Hersh Carrie M, Harris Haleigh, Conway Devon, Hua Le H
Lou Ruvo Center for Brain Health (CMH, HH, LHH), Cleveland Clinic, Las Vegas, NV; and Mellen Center for Multiple Sclerosis Treatment and Research (DC), Cleveland Clinic, Cleveland, OH.
Neurol Clin Pract. 2020 Dec;10(6):e53-e65. doi: 10.1212/CPJ.0000000000000809.
To assess the real-world comparative effectiveness of switching from natalizumab (NTZ) to a moderate-efficacy (Mod) disease-modifying therapy (DMT) vs high-efficacy therapy (HET) in patients with multiple sclerosis (MS).
Patients discontinuing NTZ at two MS centers (n = 556) who switched to Mod DMT (n = 270) vs HET (n = 130) were assessed using propensity score (PS) weighting. PS model covariates included demographics and baseline clinical and MRI characteristics.

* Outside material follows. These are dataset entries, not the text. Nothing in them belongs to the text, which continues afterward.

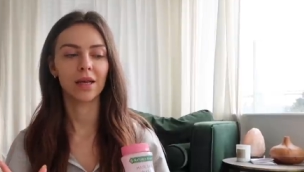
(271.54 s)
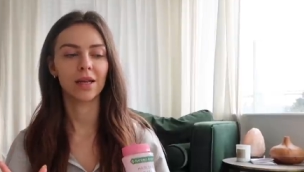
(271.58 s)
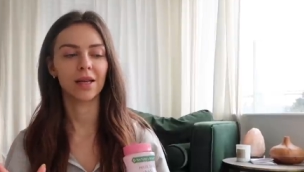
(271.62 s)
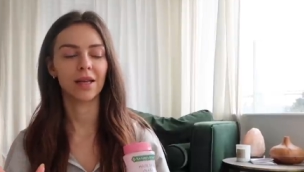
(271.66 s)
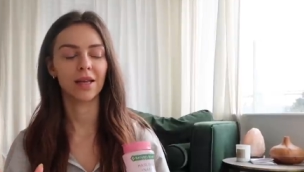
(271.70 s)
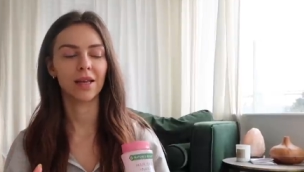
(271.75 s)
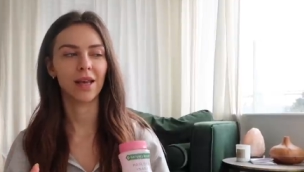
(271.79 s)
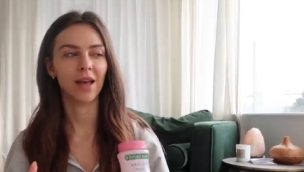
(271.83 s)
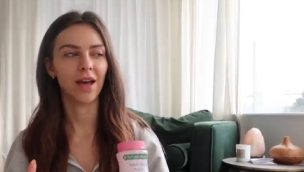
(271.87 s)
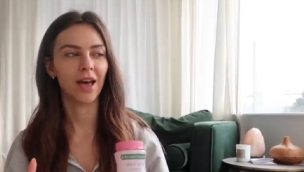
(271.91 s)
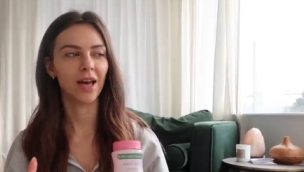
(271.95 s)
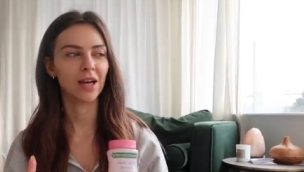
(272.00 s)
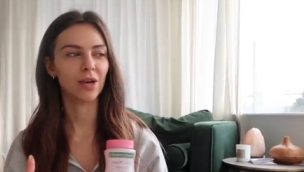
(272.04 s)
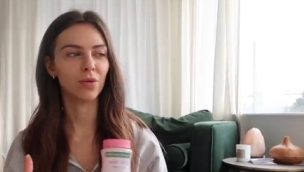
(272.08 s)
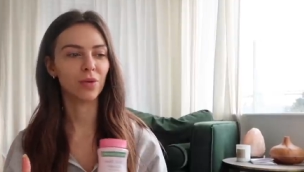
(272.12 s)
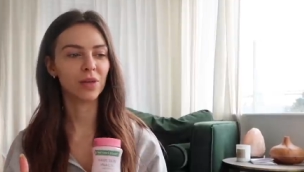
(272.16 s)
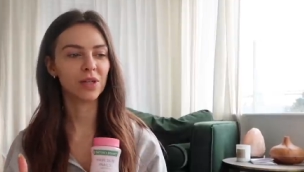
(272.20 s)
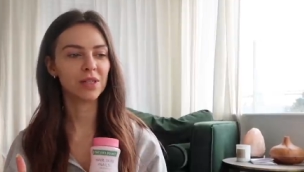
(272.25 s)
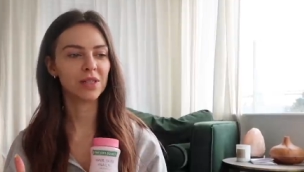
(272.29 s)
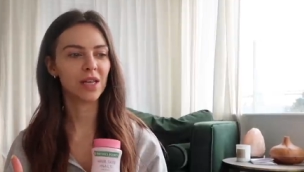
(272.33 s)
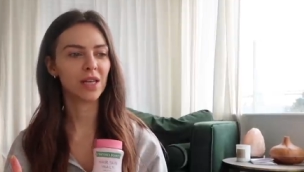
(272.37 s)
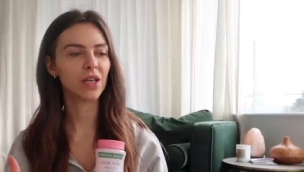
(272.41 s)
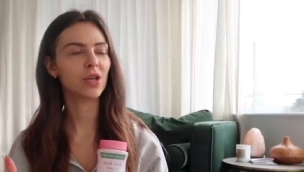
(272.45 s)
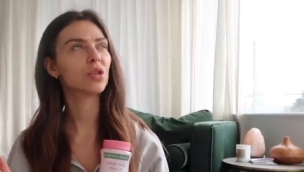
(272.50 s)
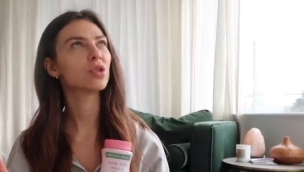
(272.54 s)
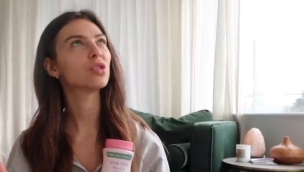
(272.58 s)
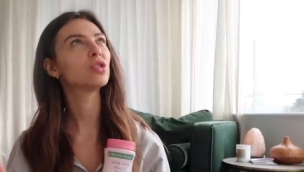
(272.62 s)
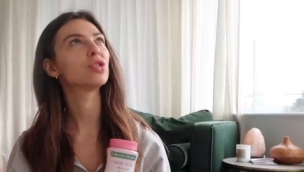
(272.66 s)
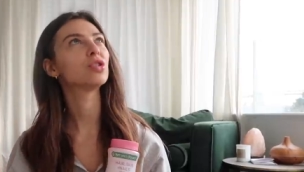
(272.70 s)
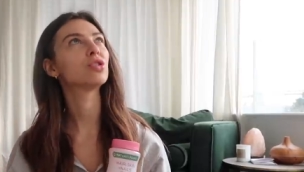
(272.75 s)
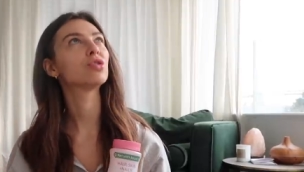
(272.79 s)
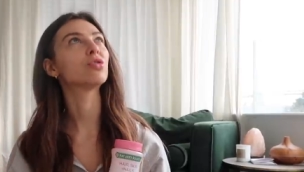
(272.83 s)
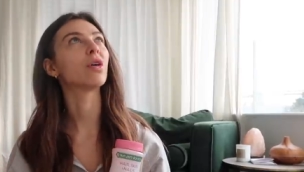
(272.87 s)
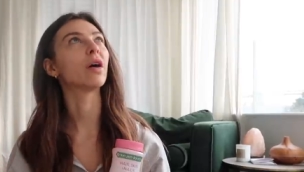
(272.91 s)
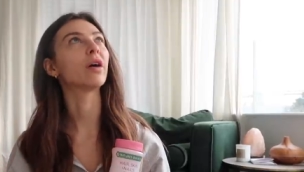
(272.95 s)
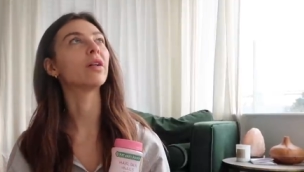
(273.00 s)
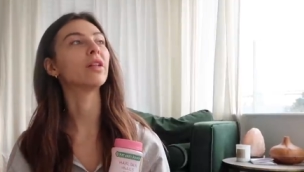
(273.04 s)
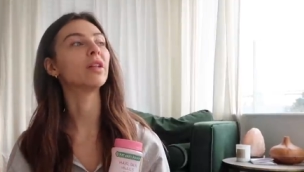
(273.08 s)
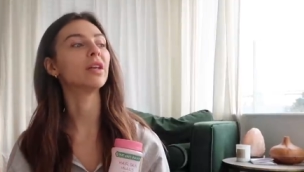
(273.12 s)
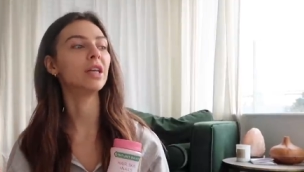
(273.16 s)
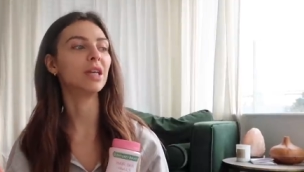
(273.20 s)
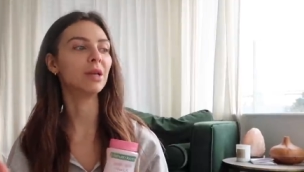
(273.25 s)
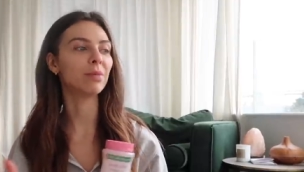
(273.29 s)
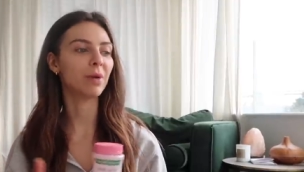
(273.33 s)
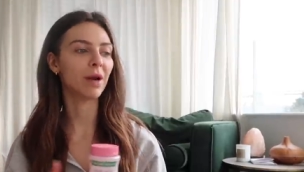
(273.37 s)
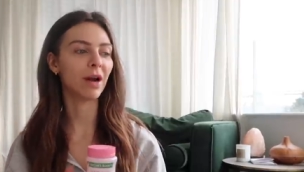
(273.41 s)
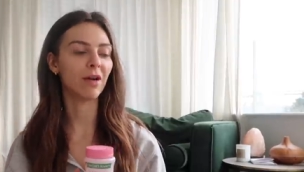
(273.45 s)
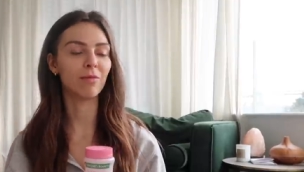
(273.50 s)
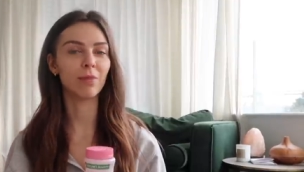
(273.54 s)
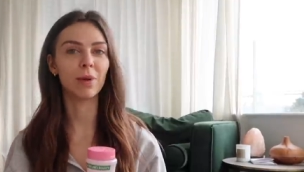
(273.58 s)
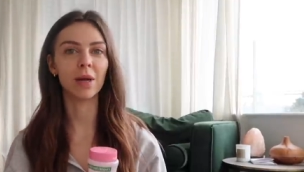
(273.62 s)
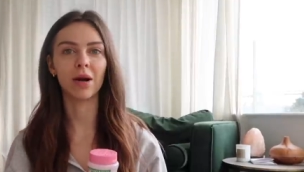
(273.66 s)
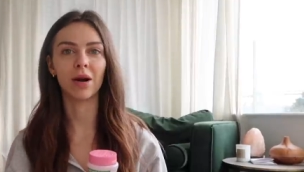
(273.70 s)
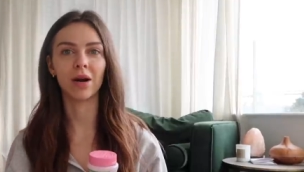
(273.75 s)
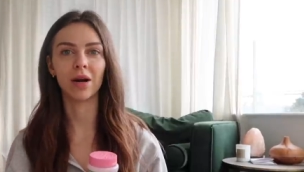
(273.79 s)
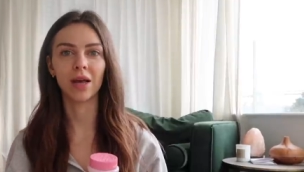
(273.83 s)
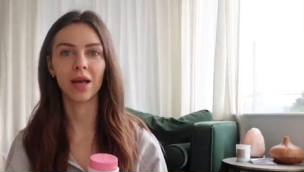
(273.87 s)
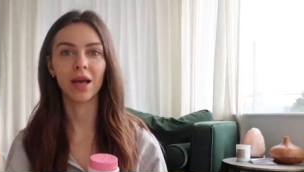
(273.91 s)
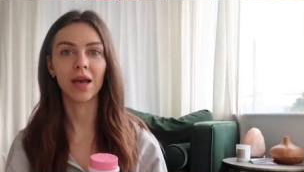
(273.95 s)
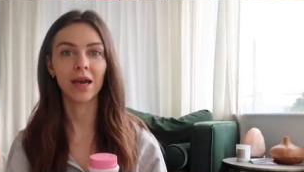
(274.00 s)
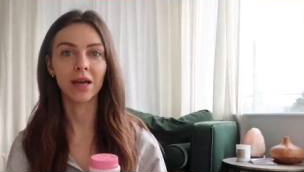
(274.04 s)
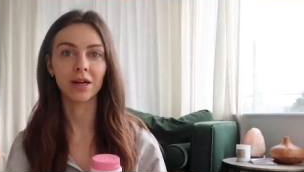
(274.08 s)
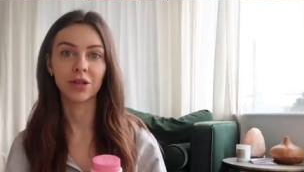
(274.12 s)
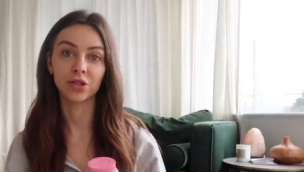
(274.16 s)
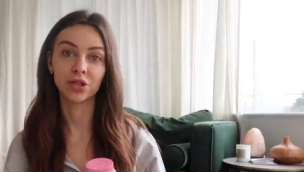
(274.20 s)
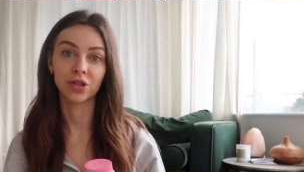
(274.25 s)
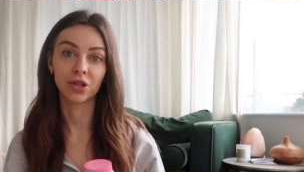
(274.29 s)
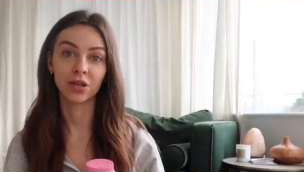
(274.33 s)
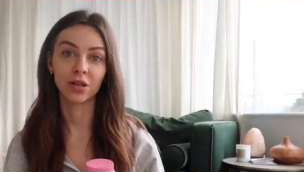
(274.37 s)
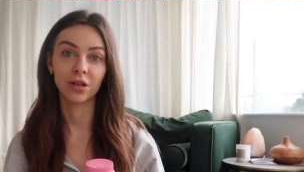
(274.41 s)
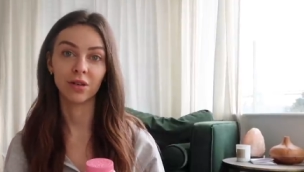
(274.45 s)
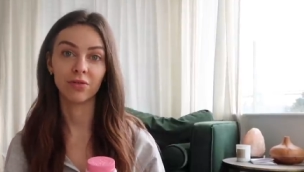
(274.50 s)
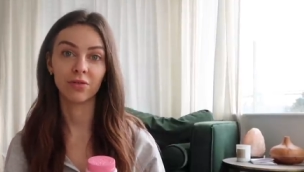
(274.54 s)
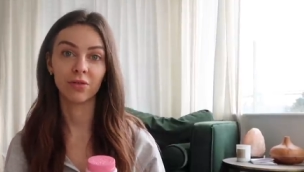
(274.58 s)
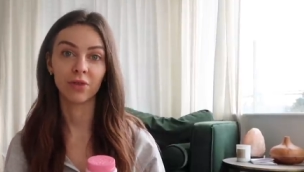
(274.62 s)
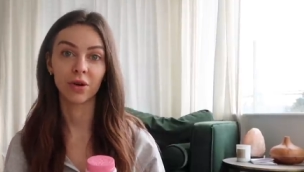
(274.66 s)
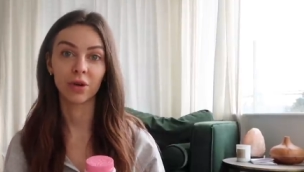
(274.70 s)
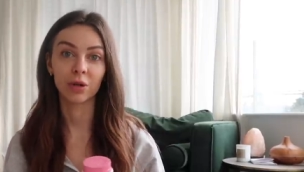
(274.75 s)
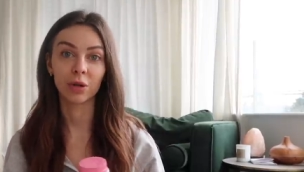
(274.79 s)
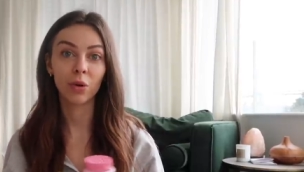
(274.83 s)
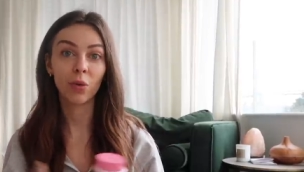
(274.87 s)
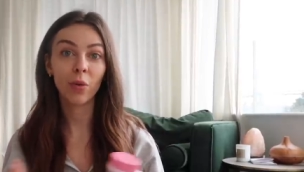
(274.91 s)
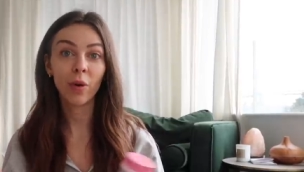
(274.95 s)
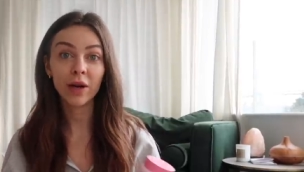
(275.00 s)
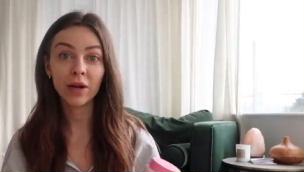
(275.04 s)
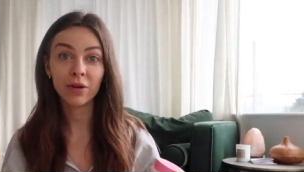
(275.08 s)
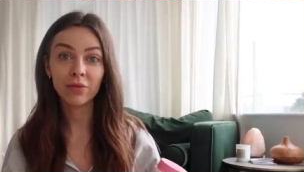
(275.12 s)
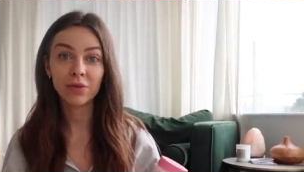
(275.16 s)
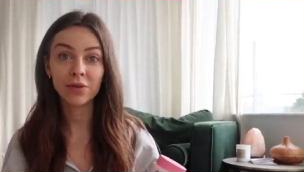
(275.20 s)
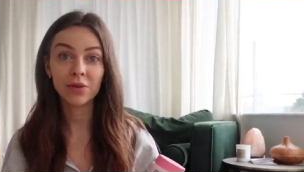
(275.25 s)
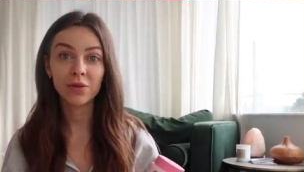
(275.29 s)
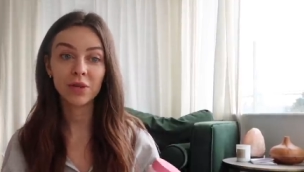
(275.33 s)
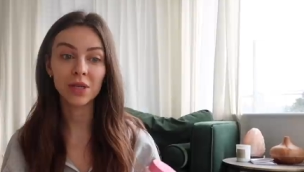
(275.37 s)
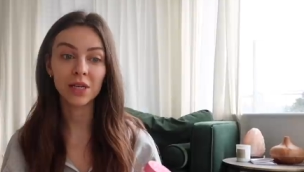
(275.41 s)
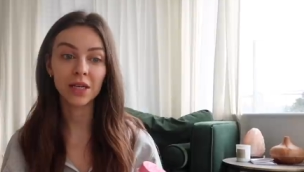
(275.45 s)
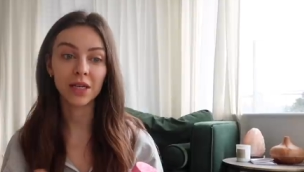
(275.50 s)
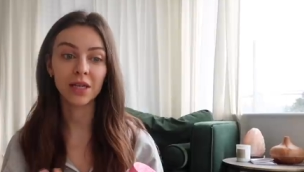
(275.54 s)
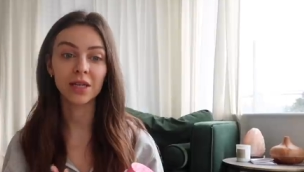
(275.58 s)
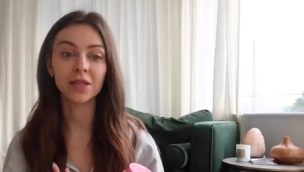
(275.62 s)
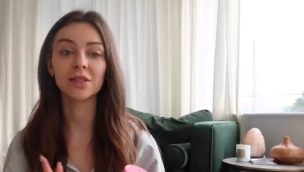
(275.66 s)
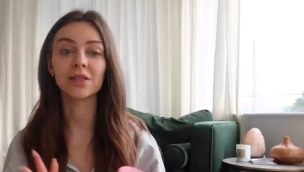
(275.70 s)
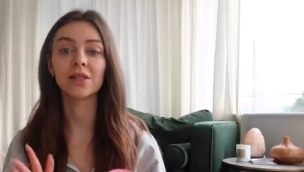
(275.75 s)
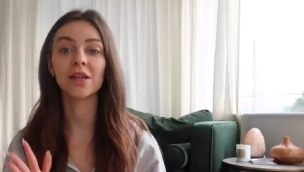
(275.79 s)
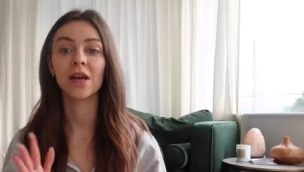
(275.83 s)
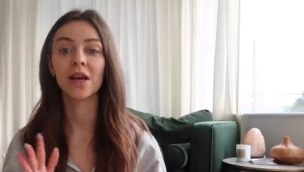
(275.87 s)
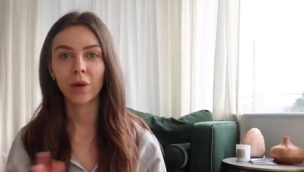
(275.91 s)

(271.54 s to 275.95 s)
I don't want to say struggling, but I've been on a hair journey for quite a few years.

All outcomes were reported as Mod DMT vs HET.
Of the patients included in the study, 48.6% switched to Mod DMT (dimethyl fumarate, n = 130; fingolimod, n = 140) vs 23.4% who switched to HET (ocrelizumab, n = 106; rituximab, n = 17; alemtuzumab, n = 7). Within the first 6 months post-NTZ, switchers to Mod DMT experienced comparable relapses (odds ratio [OR] = 1.36, 95% confidence interval [CI] [0.72-1.66], = 0.724), although they had increased MRI activity on treatment (OR = 2.59, 95% CI [1.09-3.57], = 0.037). By 24 months post-NTZ, there was no difference in the annualized relapse rate (OR = 1.44, 95% CI [0.69-1.59], = 0.334) or time to first clinical relapse (HR = 2.12, 95% CI [0.87-5.17], = 0.090), although switchers to Mod DMT had higher gadolinium-enhancing (GdE) lesions (OR = 3.62, 95% CI [1.56-5.21], = 0.005), earlier time to first GdE lesion (HR = 6.67, 95% CI [2.06-9.16], = 0.002), lower proportion with the absence of disease activity (OR = 0.41, 95% CI [0.21-0.71], = 0.004), and higher risk of disability progression on T25FW (OR = 1.83, 95% CI [1.06-3.02], = 0.043) and 9-HPT (OR = 1.81, 95% CI [1.05-3.56], = 0.044).
Patients switching from NTZ to Mod DMT vs HET were at relatively increased risk of disease activity within the first 6 months of NTZ withdrawal that was sustained at 24 months, yielding greater disability progression.
评估多发性硬化症(MS)患者从那他珠单抗(NTZ)转换为中等疗效(Mod)疾病修饰治疗(DMT)与高效治疗(HET)相比在现实世界中的相对有效性。
在两个MS中心停用NTZ的患者(n = 556)中,使用倾向评分(PS)加权评估转换为Mod DMT(n = 270)与HET(n = 130)的患者。PS模型协变量包括人口统计学以及基线临床和MRI特征。所有结果均报告为Mod DMT与HET的比较。
在纳入研究的患者中,48.6%转换为Mod DMT(富马酸二甲酯,n = 130;芬戈莫德,n = 140),而23.4%转换为HET(奥瑞珠单抗,n = 106;利妥昔单抗,n = 17;阿仑单抗,n = 7)。在停用NTZ后的前6个月内,转换为Mod DMT的患者经历了相当的复发(优势比[OR]=1.36,95%置信区间[CI][0.72 - 1.66],P = 0.724),尽管他们在治疗期间MRI活动增加(OR = 2.59,95%CI[1.09 - 3.57],P = 0.037)。到停用NTZ后24个月时,年化复发率(OR = 1.44,95%CI[0.69 - 1.59],P = 0.334)或首次临床复发时间(风险比[HR]=2.12,95%CI[0.87 - 5.17],P = 0.090)没有差异,尽管转换为Mod DMT的患者钆增强(GdE)病灶更多(OR = 3.62,95%CI[1.56 - 5.21],P = 0.005),首次GdE病灶出现时间更早(HR = 6.67,95%CI[2.06 - 9.16],P = 0.002),无疾病活动的比例更低(OR = 0.41,95%CI[0.21 - 0.71],P = 0.004),并且在T25FW(OR = 1.83,95%CI[1.06 - 3.02],P = 0.043)和9-HPT(OR = 1.81,95%CI[1.05 - 3.56],P = 0.044)上残疾进展风险更高。
从NTZ转换为Mod DMT与HET的患者在停用NTZ的前6个月内疾病活动风险相对增加,并持续至24个月,导致更大的残疾进展。